TRIBUNAL CANTONAL COUR DE DROIT ADMINISTRATIF ET PUBLIC
Arrêt du 12 juillet 2012
Composition
M. Pascal Langone, président; Mme Isabelle Guisan et M. Eric Brandt, juges.
Recourante
LIDL SCHWEIZ Secteur immobilier Romandie, MM. Zettel et Schwabe, à Bern,
Autorité intimée
Municipalité d'Yverdon-les-Bains, représentée par Yves NICOLE, Avocat, à Yverdon-Les-Bains,
Objet
Remise en état
Recours LIDL SCHWEIZ c/ décision de la Municipalité d'Yverdon-les-Bains du 9 mai 2012 demandant la modification du totem publicitaire nord situé sur la parcelle n° 1497
La Cour de droit administratif et public
vu le recours déposé le 6 juin 2012,
vu l'accusé de réception impartissant un délai au 27 juin 2012 pour effectuer un dépôt de garantie, sous peine d'irrecevabilité du recours,
vu le mémoire réponse de l'autorité intimée du 5 juillet 2012,
vu l'art. 47 al. 2 et 3 LPA-VD,
considérant
que l'avance requise n'a pas été effectuée dans le délai prescrit,
que le tribunal ne peut ainsi entrer en matière sur le recours (art. 47 al. 3 LPA-VD),
que, succombant, la recourante versera une indemnité à titre de dépens l'autorité intimée qui a procédé par l'intermédiaire d'un avocat (art. 55 LPA-VD),
Par ces motifs la Cour de droit administratif et public du Tribunal cantonal arrête:
I. Le recours est irrecevable
II. Il n'est pas perçu d'émolument judiciaire
III. La recourante versera à la Municipalité d'Yverdon-les-Bains une indemnité de 1'000 (mille) francs à titre de dépens.
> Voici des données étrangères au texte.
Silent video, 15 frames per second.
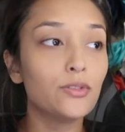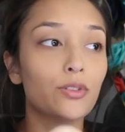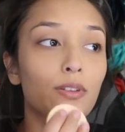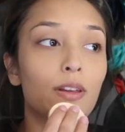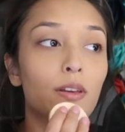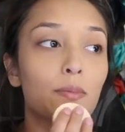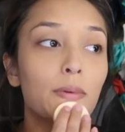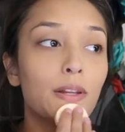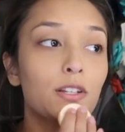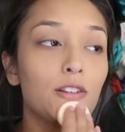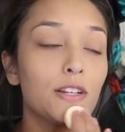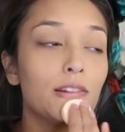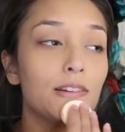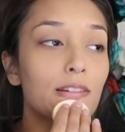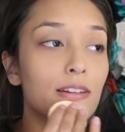So like my
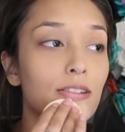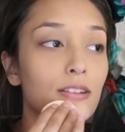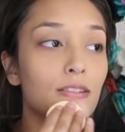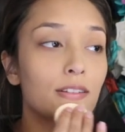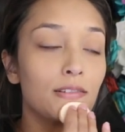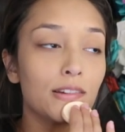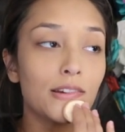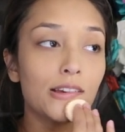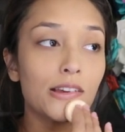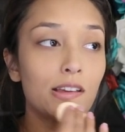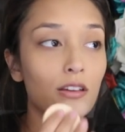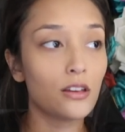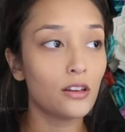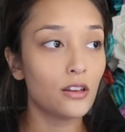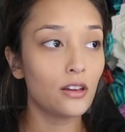chin,
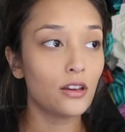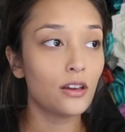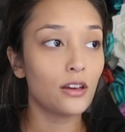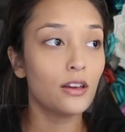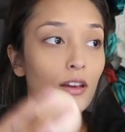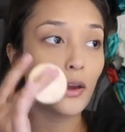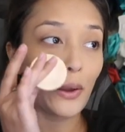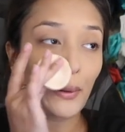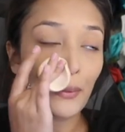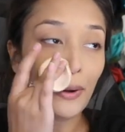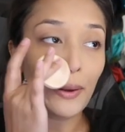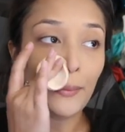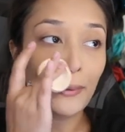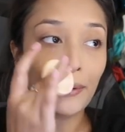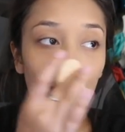
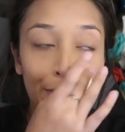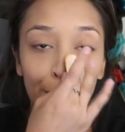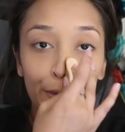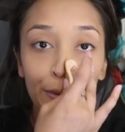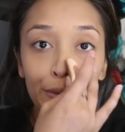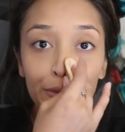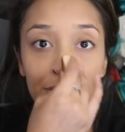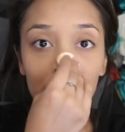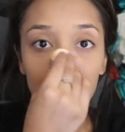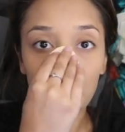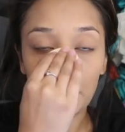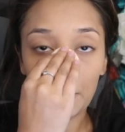around my nose,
Lausanne, le 12 juillet 2012
Le président:
Le présent arrêt est communiqué aux destinataires de l'avis d'envoi ci-joint.
Il peut faire l'objet, dans les trente jours suivant sa notification, d'un recours au Tribunal fédéral. Le recours en matière de droit public s'exerce aux conditions des articles 82 ss de la loi du 17 juin 2005 sur le Tribunal fédéral (LTF - RS 173.110), le recours constitutionnel subsidiaire à celles des articles 113 ss LTF. Le mémoire de recours doit être rédigé dans une langue officielle, indiquer les conclusions, les motifs et les moyens de preuve, et être signé. Les motifs doivent exposer succinctement en quoi l’acte attaqué viole le droit. Les pièces invoquées comme moyens de preuve doivent être jointes au mémoire, pour autant qu’elles soient en mains de la partie; il en va de même de la décision attaquée.